I see worldviews as a philosophical orientation about reality and the nature of knowledge. It is crucial to reflect on and be able to articulate one’s worldview because the philosophical underpinnings of that worldview will often guide the purpose of inquiry and the choice of research approaches (Creswell & Creswell, 2018). Upon reading literature regarding several major worldviews that researchers often bring to their inquiries, I find myself most strongly resonate with the constructivist worldview (also described as the interpretative paradigm in some literature).
This worldview is focused on deriving subjective meaning from the human experience (Lincoln, Lynham, & Guba, 2017).
The ontological and epistemological aspects of constructivism will be discussed in this paper, followed by a detailed elaboration of a specific nursing worldview that is coherent with the constructivist worldview.

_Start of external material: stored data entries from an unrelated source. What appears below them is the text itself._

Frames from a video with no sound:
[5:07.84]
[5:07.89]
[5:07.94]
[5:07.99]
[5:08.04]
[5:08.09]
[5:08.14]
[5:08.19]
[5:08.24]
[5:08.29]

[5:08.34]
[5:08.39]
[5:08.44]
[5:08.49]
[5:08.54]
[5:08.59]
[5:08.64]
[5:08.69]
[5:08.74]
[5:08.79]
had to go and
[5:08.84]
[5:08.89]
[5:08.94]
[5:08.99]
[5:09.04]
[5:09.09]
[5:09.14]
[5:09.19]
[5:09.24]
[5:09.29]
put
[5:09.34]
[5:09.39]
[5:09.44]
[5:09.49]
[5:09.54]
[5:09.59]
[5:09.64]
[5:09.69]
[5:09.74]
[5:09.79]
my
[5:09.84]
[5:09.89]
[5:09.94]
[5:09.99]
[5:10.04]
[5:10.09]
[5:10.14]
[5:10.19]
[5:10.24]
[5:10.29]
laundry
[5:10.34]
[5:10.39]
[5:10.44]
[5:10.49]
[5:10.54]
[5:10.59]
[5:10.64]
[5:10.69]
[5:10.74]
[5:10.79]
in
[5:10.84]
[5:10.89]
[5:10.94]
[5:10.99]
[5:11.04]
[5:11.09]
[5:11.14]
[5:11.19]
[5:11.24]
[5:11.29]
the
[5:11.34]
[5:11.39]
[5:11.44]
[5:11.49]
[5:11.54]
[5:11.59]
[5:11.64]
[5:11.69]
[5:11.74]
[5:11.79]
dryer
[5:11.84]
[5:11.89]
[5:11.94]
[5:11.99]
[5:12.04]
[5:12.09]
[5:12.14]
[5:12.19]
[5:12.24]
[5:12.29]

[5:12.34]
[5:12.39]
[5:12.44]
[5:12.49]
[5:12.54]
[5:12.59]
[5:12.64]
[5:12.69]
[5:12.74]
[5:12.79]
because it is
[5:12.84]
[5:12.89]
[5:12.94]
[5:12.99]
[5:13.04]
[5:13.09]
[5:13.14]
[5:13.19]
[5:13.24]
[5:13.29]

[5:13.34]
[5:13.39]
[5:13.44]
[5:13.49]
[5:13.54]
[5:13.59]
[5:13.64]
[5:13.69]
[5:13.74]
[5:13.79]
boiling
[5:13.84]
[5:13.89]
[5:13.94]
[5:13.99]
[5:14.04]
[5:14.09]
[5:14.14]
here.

In contrast to realism, the ontology of constructivism is relativism which means that multiple, instead of one, realities exist. Moreover, the reality is not independent of the researcher, but rather socially constructed based on human experience (Lincoln, Lynham, & Guba, 2017). Thus, reality can be identified through the language and other symbols that express individual mental constructions regarding various situations (Shah & Al-Bargi, 2013).

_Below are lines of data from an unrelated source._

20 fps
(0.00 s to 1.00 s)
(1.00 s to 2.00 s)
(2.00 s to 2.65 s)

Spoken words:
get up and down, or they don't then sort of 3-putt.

Contrary to dualist and objectivist, the epistemology of constructivism is transactional and subjective in nature (Lincoln, Lynham, & Guba, 2017). The researcher and the participants do not remain distant and independent of each other. Instead, the researcher will have substantial contact with the participants. Through these subjective interactions, the researcher is able to interpret the observed phenomena, understand the human experience, and eventually achieve conceptualization (Monti & Tingen, 1999).
Out of the three worldviews of nursing suggested by Fawcett (2012), I find that the simultaneous action worldview is most congruent with constructivism. Four components of the simultaneous action worldview are organism, simultaneity, change, and unitary-transformation (Fawcett & DeSanto-Madeya, 2012).
The organic worldview espouses that human beings are holistic entities “recognized through patterns of behavior”, and the whole “is more than and different from the sum of parts” (Fawcett, 2012, p.10). This view is widely accepted in the discipline of nursing as nurses are enabled to deliver authentic care to patients when nurses do not reduce patients into isolated physical parts but perceive patients as multidimensional human beings (McEvoy & Duffy, 2008).
The elements of simultaneity emphasize the human-environment relationship as a continuous interchange (Fawcett & DeSanto-Madeya, 2012). In other words, human beings do not merely react to the environment passively, but rather, interact with and are shaped by their environment. As a result, constructivist researchers often take the contexts of the participants’ experience into careful considerations (Creswell & Creswell, 2018).
According to the simultaneous action worldview, human beings do not adapt for the purpose of survival alone, and thus, changes occurred in human beings do not always manifest in a cause-effect relationship. Instead, changes arise in a continuous and unpredictable way, vary from individuals, and are complex in nature (Fawcett & DeSanto-Madeya, 2012).
The unitary-transformative component of the simultaneous action worldview states that phenomena of interest are created through personal values, and therefore, it is subjective and cannot be measured as good or bad (Cody, 1995). The simultaneous action worldview implicates that health is considered to be constructed from personal choices based on patients’ value priorities (Fawcett, 1993). Therefore, the goal of nursing is not solely focused on restoring the patients to the objective social norm since health is considered a subjective phenomenon. Rather, the goal of nursing aims to improve the quality of life and strives to understand the reasons behind the personal choices that patients make of their health behaviors (Cody, 1995).
In conclusion, my philosophical worldview is most aligned with the constructivist worldview. I believe that reality is context-dependent and open to subjective interpretations. Knowledge is created through understanding the meaning of human interactions with the environment. The simultaneous action worldview of nursing agrees with the ontological and epistemological aspects of constructivism. In addition, two main characteristics of constructivism—subjectivity and value-laden knowledge—are highly exemplified in the simultaneous action worldview of nursing.